4. Progressives are often wrong about the future.
Here’s my personal litany: Progressives told me abortion would be a dead issue by today, because young people in 1975 were so pro-choice. They told me there would be no more homemakers at all by the year 2000, because of the attitudes and values of young women in 1975. Some even told me the Soviet Union was the wave of the future. I mean, really, fool me once shame on you. Fool me over and over again . . . I must be a Republican!
Sure, but conservatives and Republicans are at least as equally misguided about their own ability to predict the future. Wasn’t is just in 2004 that Weekly Standard editor Fred Barnes was predicting the rise, and prosperity, of conservatism, and that GOP power couldn’t be taken away any time soon? Oh, right.
5. Demography could be destiny.
If there is one force that directly contradicts the inevitability argument, it is that traditionalists have more children. Preventing schools and media from corrupting those children is a problem, but not necessarily an insoluable one. Religous groups are increasingly focused on the problem of how to transmit a marriage culture to the next generation (see the USCCB’s recent initiatives).
No, preventing schools and media from learning about acceptance and tolerance is the problem. And while “traditionalists” may be popping out more kids (source, please?), ya know who’s a fast-growing segment of child rearers? Homosexuals!
6. Change is inevitable.
Generational arguments tend to work only for one generation: Right now, it’s “cool” to be pro-gay marriage. In ten years, it will be what the old folks think. Even gay people may decide, as they get used to living in a tolerant and free America, they don’t want to waste all that time and energy on a symbolic social issue, anyway. (I know gay people who think that right now).
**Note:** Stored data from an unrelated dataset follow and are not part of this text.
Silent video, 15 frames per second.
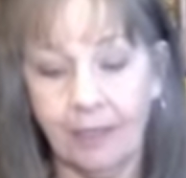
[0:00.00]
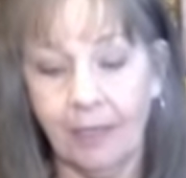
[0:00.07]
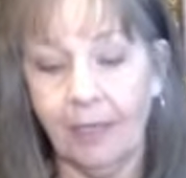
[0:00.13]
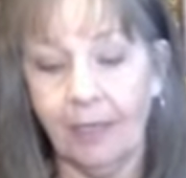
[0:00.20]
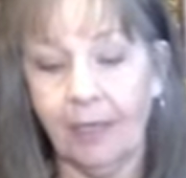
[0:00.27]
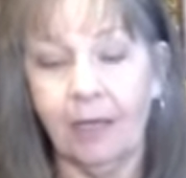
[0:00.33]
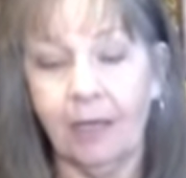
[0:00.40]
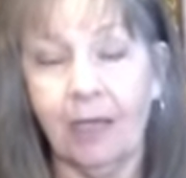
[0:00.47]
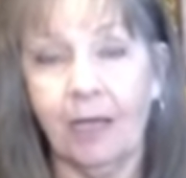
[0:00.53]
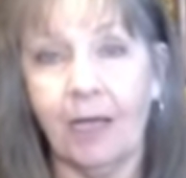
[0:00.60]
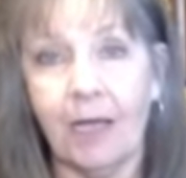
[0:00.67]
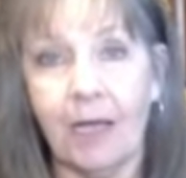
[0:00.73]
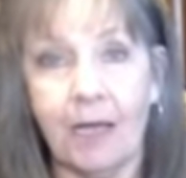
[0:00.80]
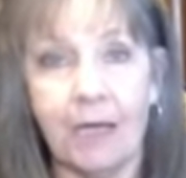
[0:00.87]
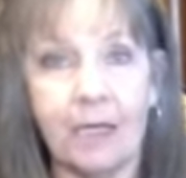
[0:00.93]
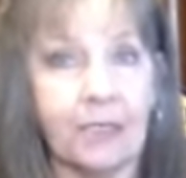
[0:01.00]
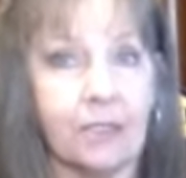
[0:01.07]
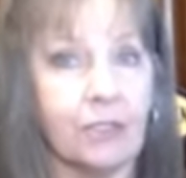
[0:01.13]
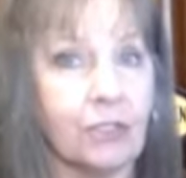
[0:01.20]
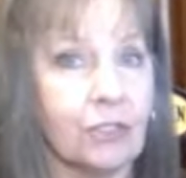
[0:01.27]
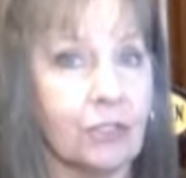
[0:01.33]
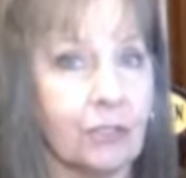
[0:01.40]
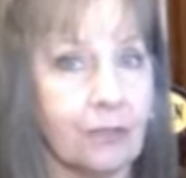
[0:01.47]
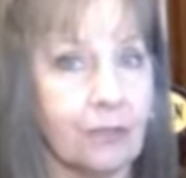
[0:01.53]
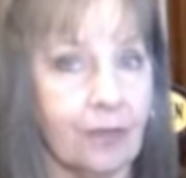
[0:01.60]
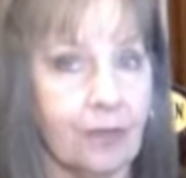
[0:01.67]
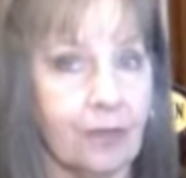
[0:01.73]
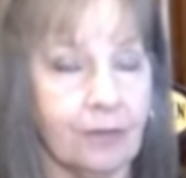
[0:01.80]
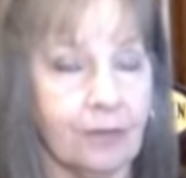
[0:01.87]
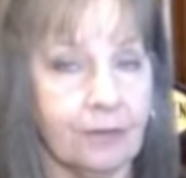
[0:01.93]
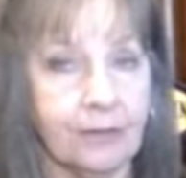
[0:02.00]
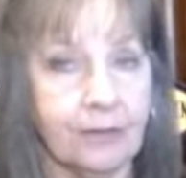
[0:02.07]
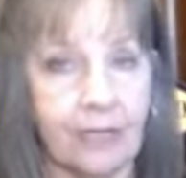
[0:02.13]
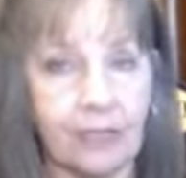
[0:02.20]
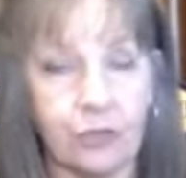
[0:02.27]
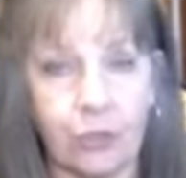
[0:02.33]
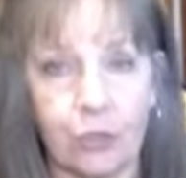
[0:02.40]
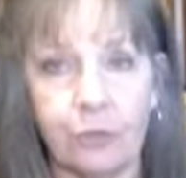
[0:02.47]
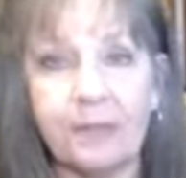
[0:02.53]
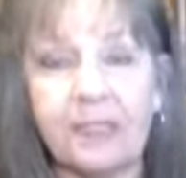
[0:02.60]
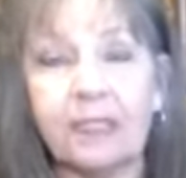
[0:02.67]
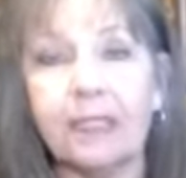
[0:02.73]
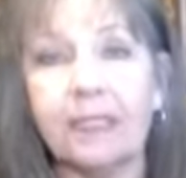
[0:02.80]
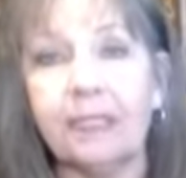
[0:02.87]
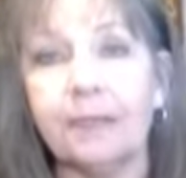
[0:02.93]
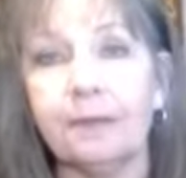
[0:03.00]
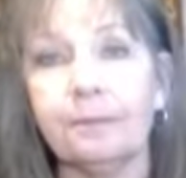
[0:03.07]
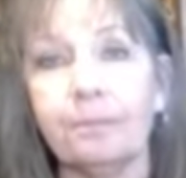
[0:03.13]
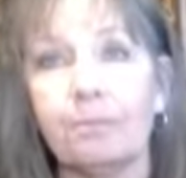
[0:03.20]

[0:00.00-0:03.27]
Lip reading: and now tourmaline,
I am not saying it will happen, only that it could. The future is not going to look like the present (see point one above). Inevitability is a manufactured narrative, not a fundamental truth.
We’ve never know the gay community to be, especially in the last half century, among those who get tired pushing for “symbolic social issues.” In fact, we’re a pretty resilient bunch, and the past year’s societal missteps are only giving us more reason to continue fighting. Harder. Louder. Longer. Meanwhile, as Maggie herself says, “the future is not going to look like the present” — effectively contradicting her own statement, that change is, in fact, inevitable. And change means marriage equality.
7. Newsflash: 18-year-olds can be wrong.
Should we really say “Hmm, whatever the 18-year-olds think, that must be inevitable,” and go do that? I mean, would we reason like that on any other issue?
Know who else can be wrong? 49-year-olds.
8. New York’s highest court was right.
From Hernandez v. Robles:
The dissenters assert confidently that “future generations” will agree with their view of this case (dissenting op at 396). We do not predict what people will think generations from now, but we believe the present generation should have a chance to decide the issue through its elected representatives. We therefore express our hope that the participants in the controversy over same-sex marriage will address their arguments to the Legislature; that the Legislature will listen and decide as wisely as it can; and that those unhappy with the result — as many undoubtedly will be — will respect it as people in a democratic state should respect choices democratically made.
Speaking of deciding issues through elected representatives, may we bring your attention to something elected representatives did in 1868.
Sit down, Mags. You’re not convincing anyone.